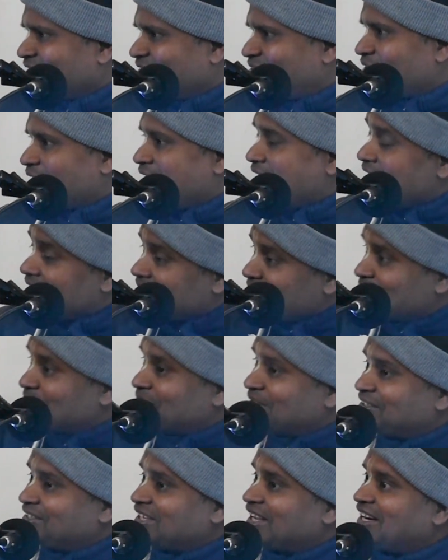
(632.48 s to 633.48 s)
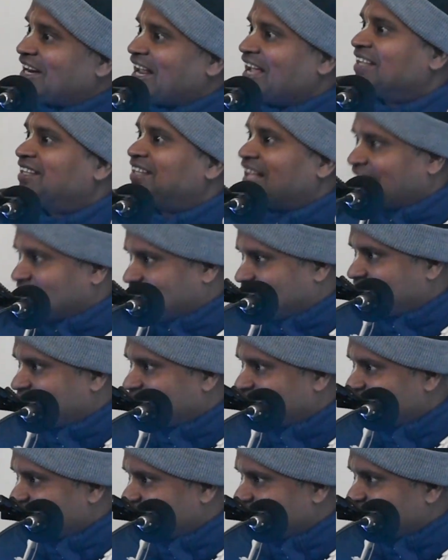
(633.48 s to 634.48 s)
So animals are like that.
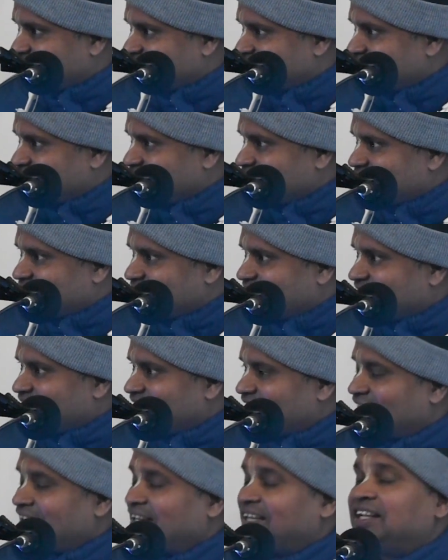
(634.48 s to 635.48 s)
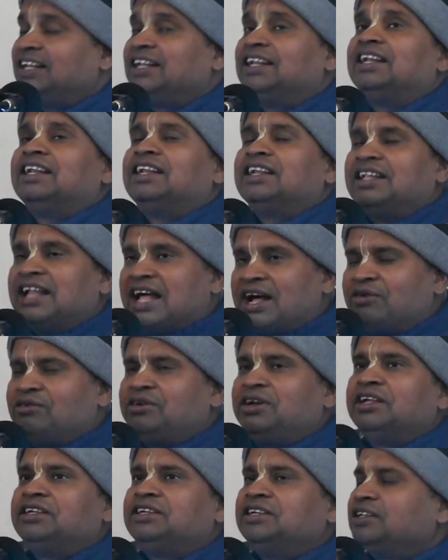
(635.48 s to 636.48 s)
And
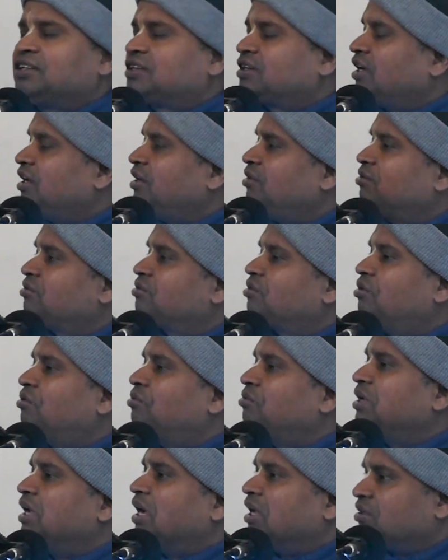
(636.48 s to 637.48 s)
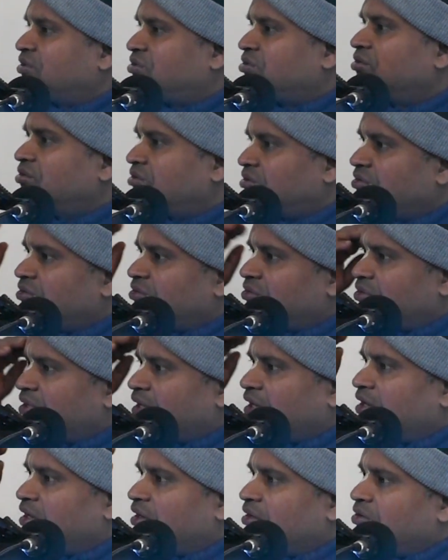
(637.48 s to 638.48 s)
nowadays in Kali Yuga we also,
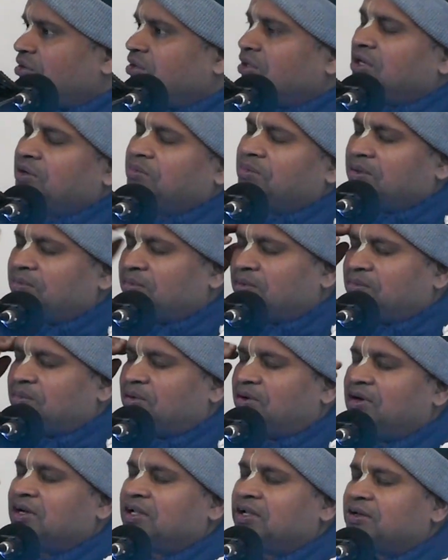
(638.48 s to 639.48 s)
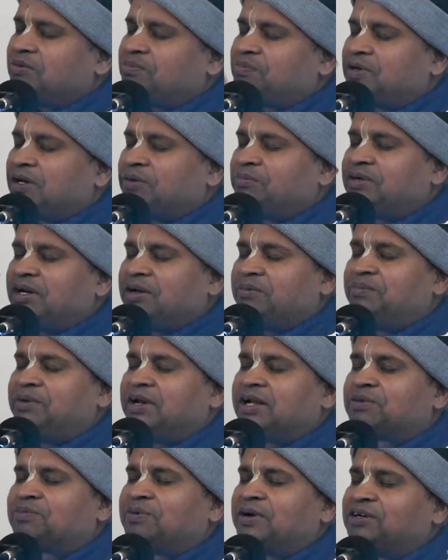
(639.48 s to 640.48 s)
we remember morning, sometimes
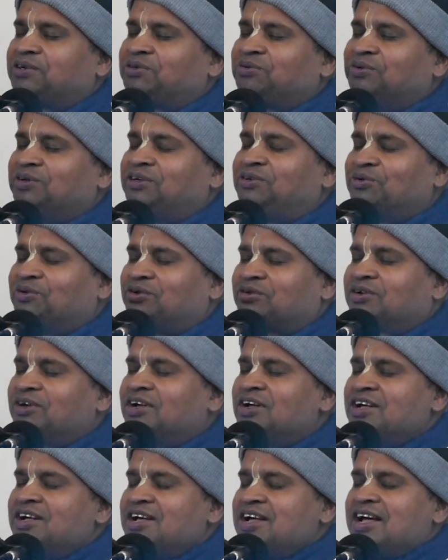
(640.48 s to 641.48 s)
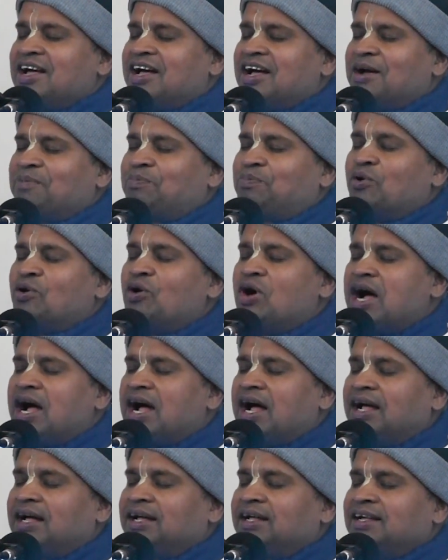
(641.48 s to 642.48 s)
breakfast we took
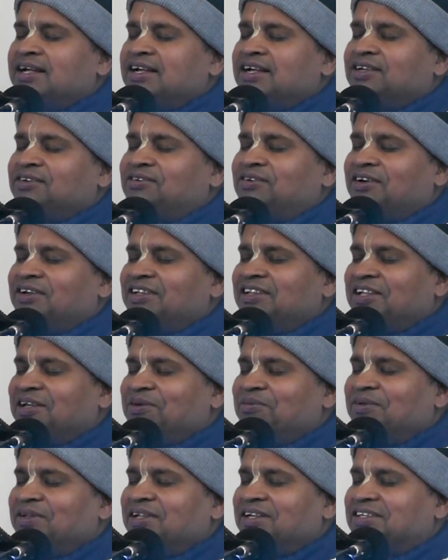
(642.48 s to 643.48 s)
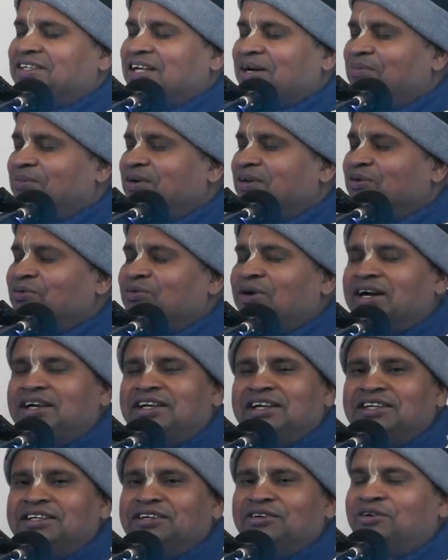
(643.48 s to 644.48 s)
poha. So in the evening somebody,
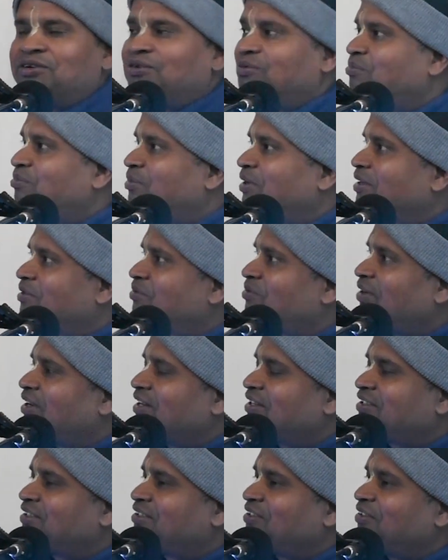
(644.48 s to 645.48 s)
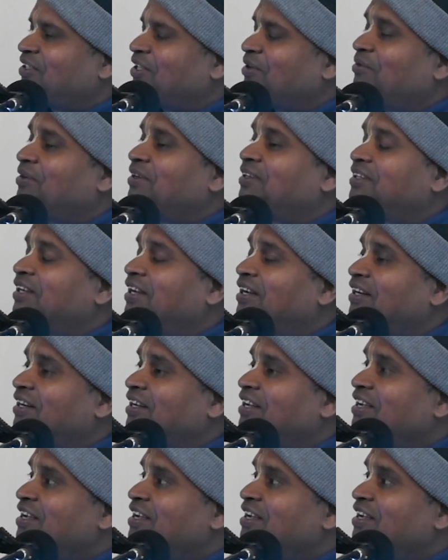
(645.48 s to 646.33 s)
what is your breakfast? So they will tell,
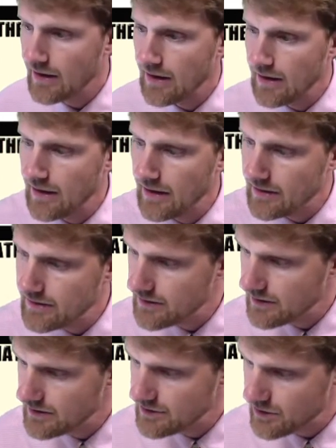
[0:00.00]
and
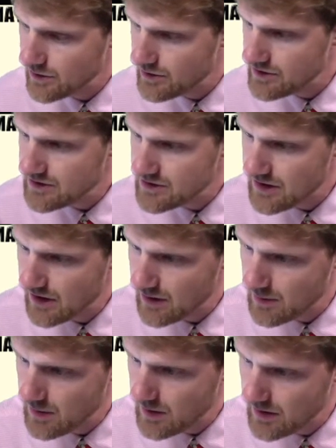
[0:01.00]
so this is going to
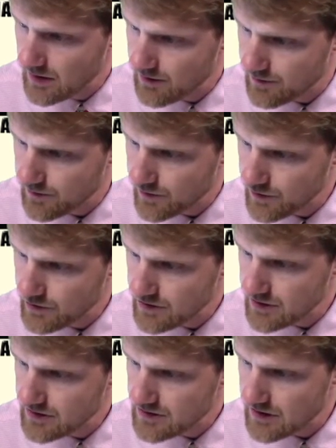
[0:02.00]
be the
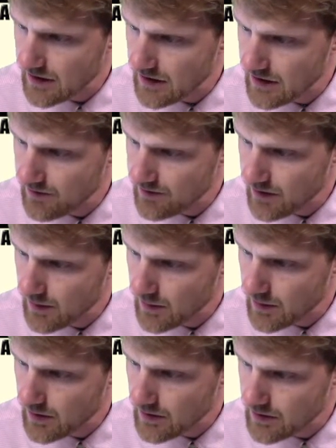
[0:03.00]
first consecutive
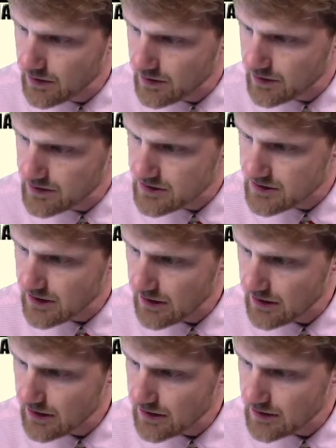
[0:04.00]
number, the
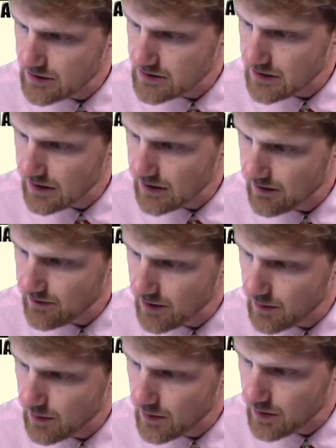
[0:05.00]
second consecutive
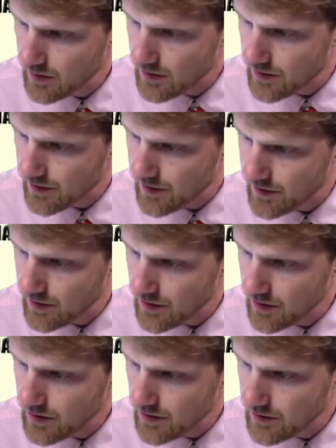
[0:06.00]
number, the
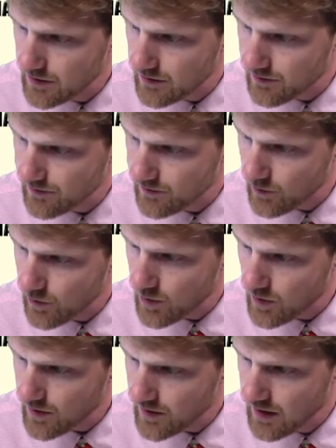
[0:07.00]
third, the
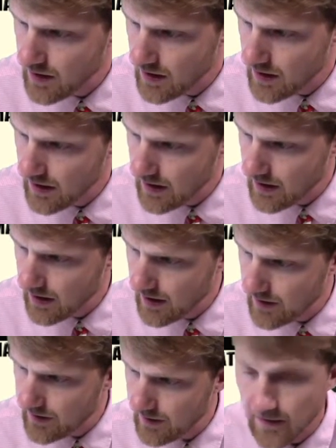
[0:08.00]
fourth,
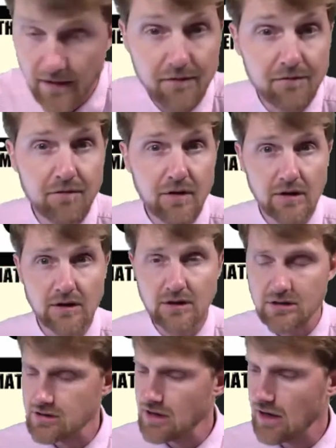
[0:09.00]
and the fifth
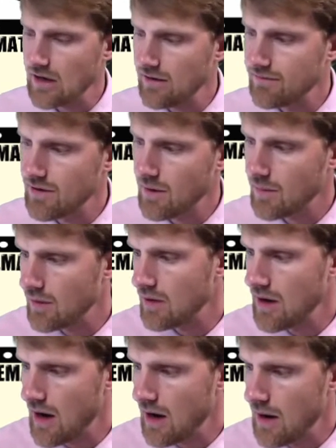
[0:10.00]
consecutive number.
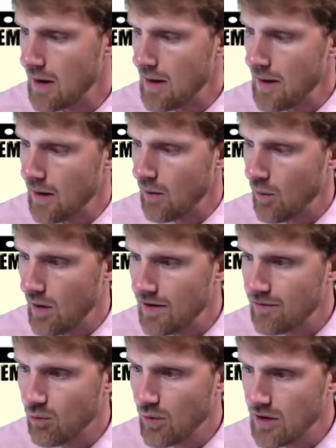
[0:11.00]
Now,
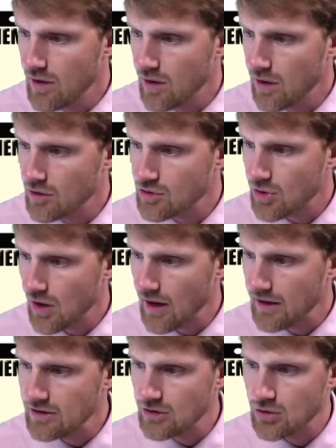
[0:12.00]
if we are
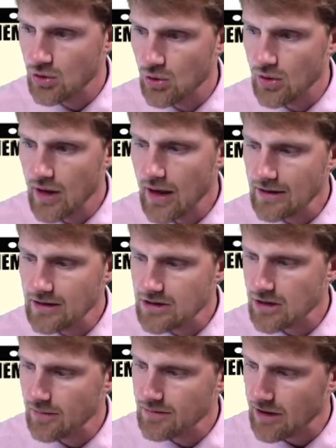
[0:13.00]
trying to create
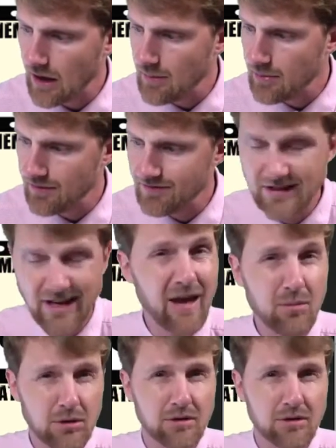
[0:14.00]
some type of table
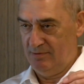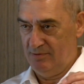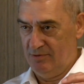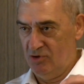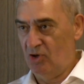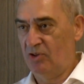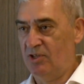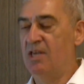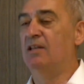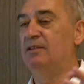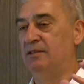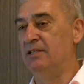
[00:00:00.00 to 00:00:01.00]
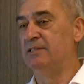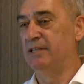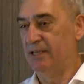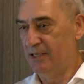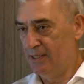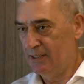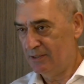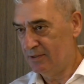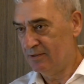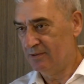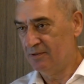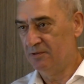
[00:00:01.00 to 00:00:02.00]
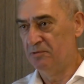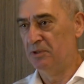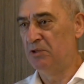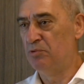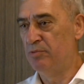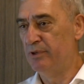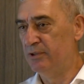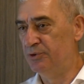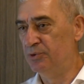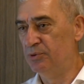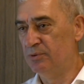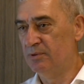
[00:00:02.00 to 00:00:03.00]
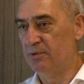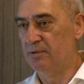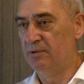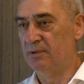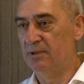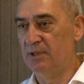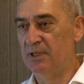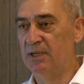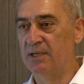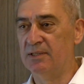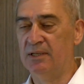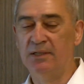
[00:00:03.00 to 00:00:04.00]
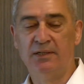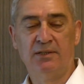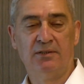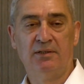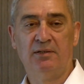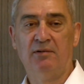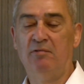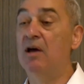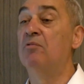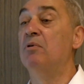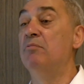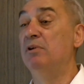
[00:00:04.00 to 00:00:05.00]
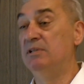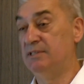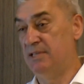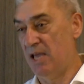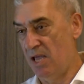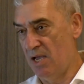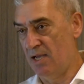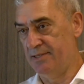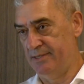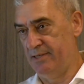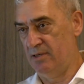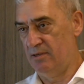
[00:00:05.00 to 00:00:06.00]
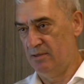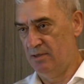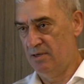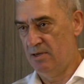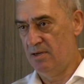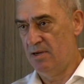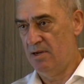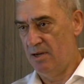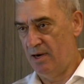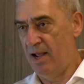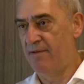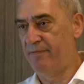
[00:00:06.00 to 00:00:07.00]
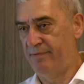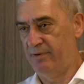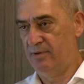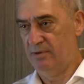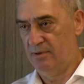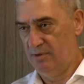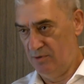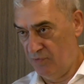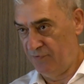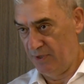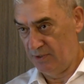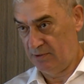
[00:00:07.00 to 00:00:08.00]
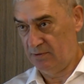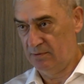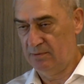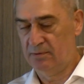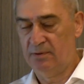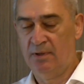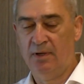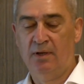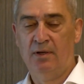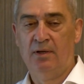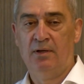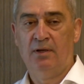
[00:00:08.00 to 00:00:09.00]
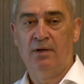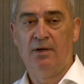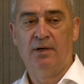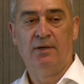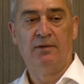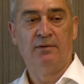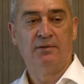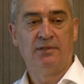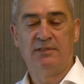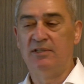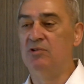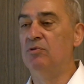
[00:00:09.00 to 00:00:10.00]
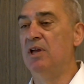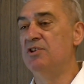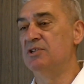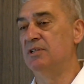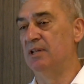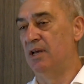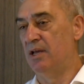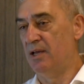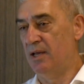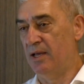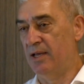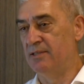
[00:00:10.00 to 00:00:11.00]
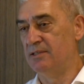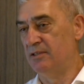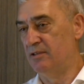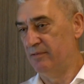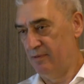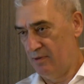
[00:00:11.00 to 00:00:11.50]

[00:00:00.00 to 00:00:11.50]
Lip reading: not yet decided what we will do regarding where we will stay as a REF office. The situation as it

========

■ WORK TASK
Pictures stay out, and every line of the records is transcribed exactly.

■ ANSWER TO THIS TASK
(632.48 s to 633.48 s)
(633.48 s to 634.48 s)
So animals are like that.
(634.48 s to 635.48 s)
(635.48 s to 636.48 s)
And
(636.48 s to 637.48 s)
(637.48 s to 638.48 s)
nowadays in Kali Yuga we also,
(638.48 s to 639.48 s)
(639.48 s to 640.48 s)
we remember morning, sometimes
(640.48 s to 641.48 s)
(641.48 s to 642.48 s)
breakfast we took
(642.48 s to 643.48 s)
(643.48 s to 644.48 s)
poha. So in the evening somebody,
(644.48 s to 645.48 s)
(645.48 s to 646.33 s)
what is your breakfast? So they will tell,
[0:00.00]
and
[0:01.00]
so this is going to
[0:02.00]
be the
[0:03.00]
first consecutive
[0:04.00]
number, the
[0:05.00]
second consecutive
[0:06.00]
number, the
[0:07.00]
third, the
[0:08.00]
fourth,
[0:09.00]
and the fifth
[0:10.00]
consecutive number.
[0:11.00]
Now,
[0:12.00]
if we are
[0:13.00]
trying to create
[0:14.00]
some type of table
[00:00:00.00 to 00:00:01.00]
[00:00:01.00 to 00:00:02.00]
[00:00:02.00 to 00:00:03.00]
[00:00:03.00 to 00:00:04.00]
[00:00:04.00 to 00:00:05.00]
[00:00:05.00 to 00:00:06.00]
[00:00:06.00 to 00:00:07.00]
[00:00:07.00 to 00:00:08.00]
[00:00:08.00 to 00:00:09.00]
[00:00:09.00 to 00:00:10.00]
[00:00:10.00 to 00:00:11.00]
[00:00:11.00 to 00:00:11.50]

[00:00:00.00 to 00:00:11.50]
Lip reading: not yet decided what we will do regarding where we will stay as a REF office. The situation as it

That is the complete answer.